Gesetz für Zeitarbeit geändert

Gesetz für Zeitarbeit geändert

Spätestens seit der Bankenkrise im Jahre 2008 und der daraus resultierenden Weltwirtschaftskrise mussten viele Abreitnehmer einstecken. Nicht nur Gehaltskürzungen, auch Zeitarbeit waren häufige Folgen. Im Allgemeinen ist die Zeitarbeit eine effektive Alternative, um die schwierigen Jahre in einem Unternehmen bestmöglich zu überbrücken. Schwierig wird es jedoch, wenn immer mehr Unternehmer dazu neigen, ihre Festangestellten zu entlassen, und später als Leiharbeiter, mit einem sehr viel geringerem Gehalt, wieder einzustellen. Dieser Trend hat sich jedoch leider in den letzten Jahren immer mehr in der Wirtschaftslandschaft etabliert.
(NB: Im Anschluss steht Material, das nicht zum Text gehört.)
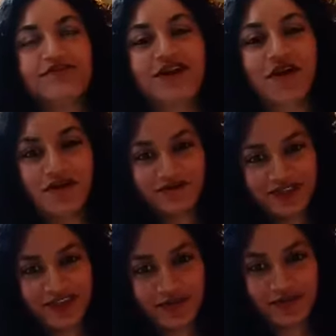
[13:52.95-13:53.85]
a lot of
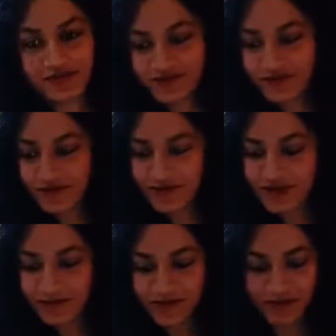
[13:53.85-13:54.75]
things when we were growing
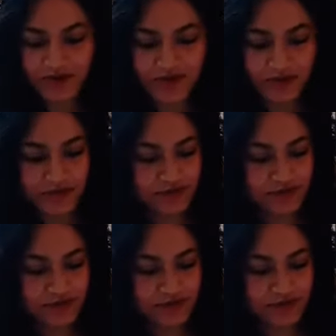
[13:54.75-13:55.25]
up and we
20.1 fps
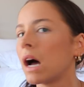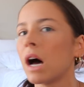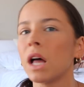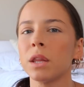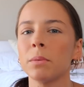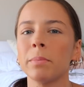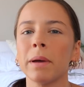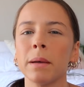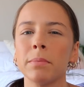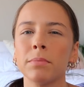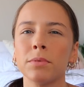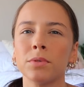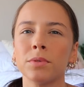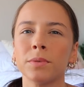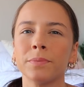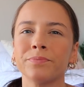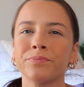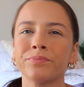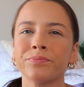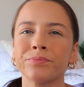other people
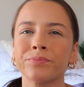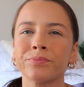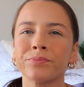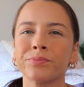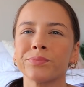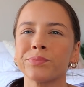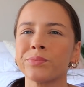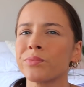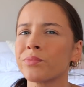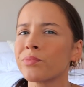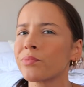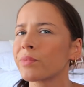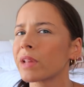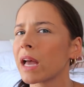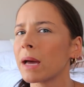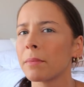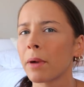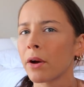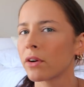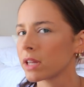
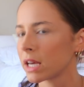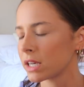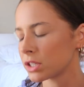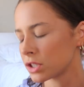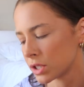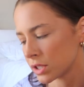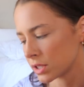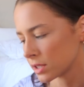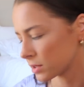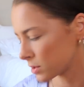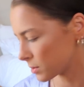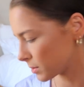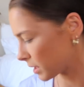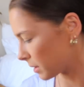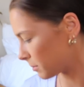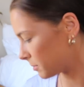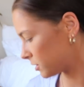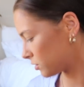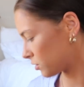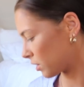and my relationships with
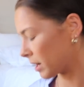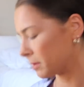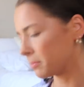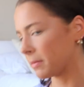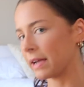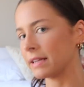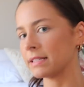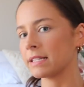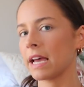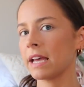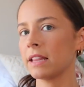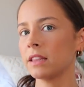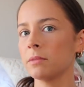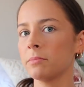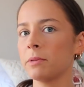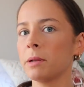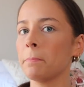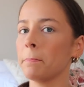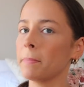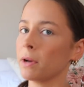them and trying to maintain
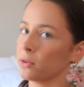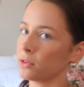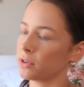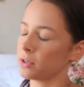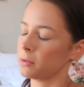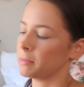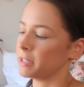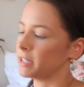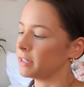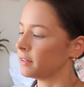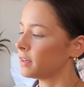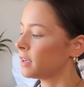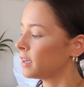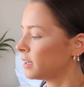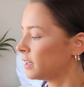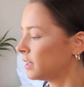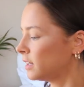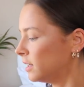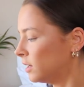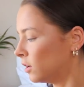them and build them and
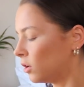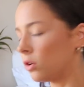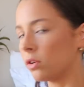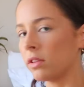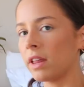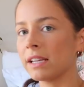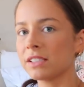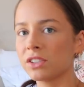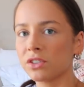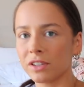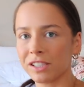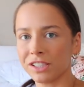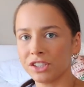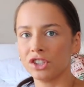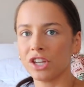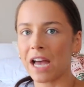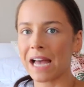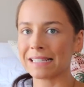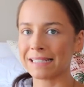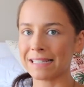all that sort of
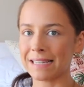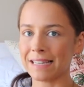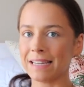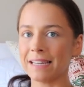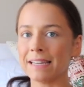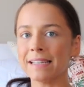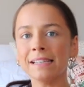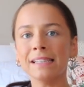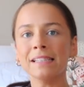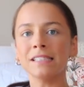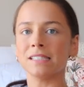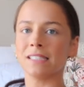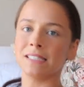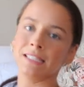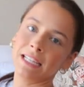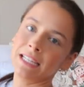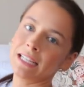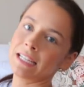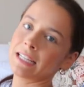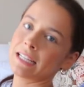jazzy
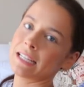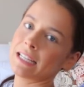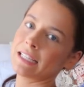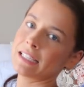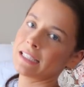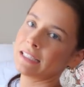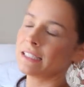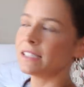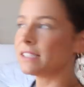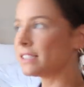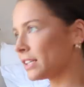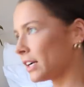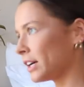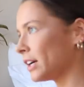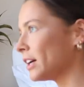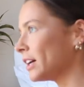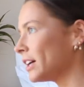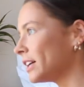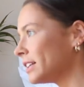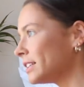shit.
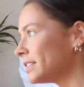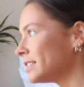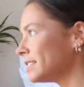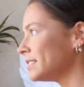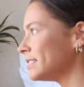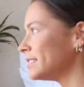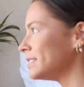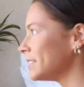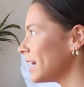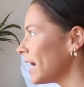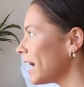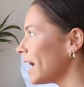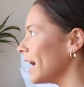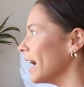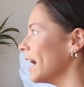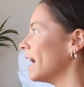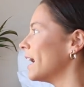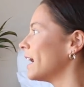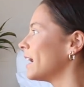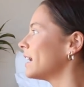So
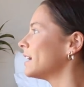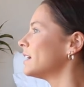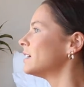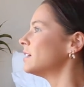yeah.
Aus diesem Grund wurde am 25.03.2011 eine Neufassung des Arbeitnehmerüberlassungsgesetzes verabschiedet. Dieses Gesetz sieht ab sofort eine Drehtürklausel für Leiharbeiter vor, die zuvor in dem Unternehmen noch festangestellt waren. Nach diesem Gesetz ist es nun verboten, die Stammbelegschaft zu entlassen und zu einem späteren Zeitpunkt zu wesentlich schlechteren Arbeitsbedingungen als Leiharbeiter wieder einzustellen. Dier vereinte Dienstleistungsgesellschaft oder kurz ver.di ist im Moment mit den Ergebnissen noch unzufrieden, da sie unzureichend seien. Weitere Gesetze sind aber vorgesehen, um auch den Mindestlohn während der Zeitarbeit strenger zu kontrollieren.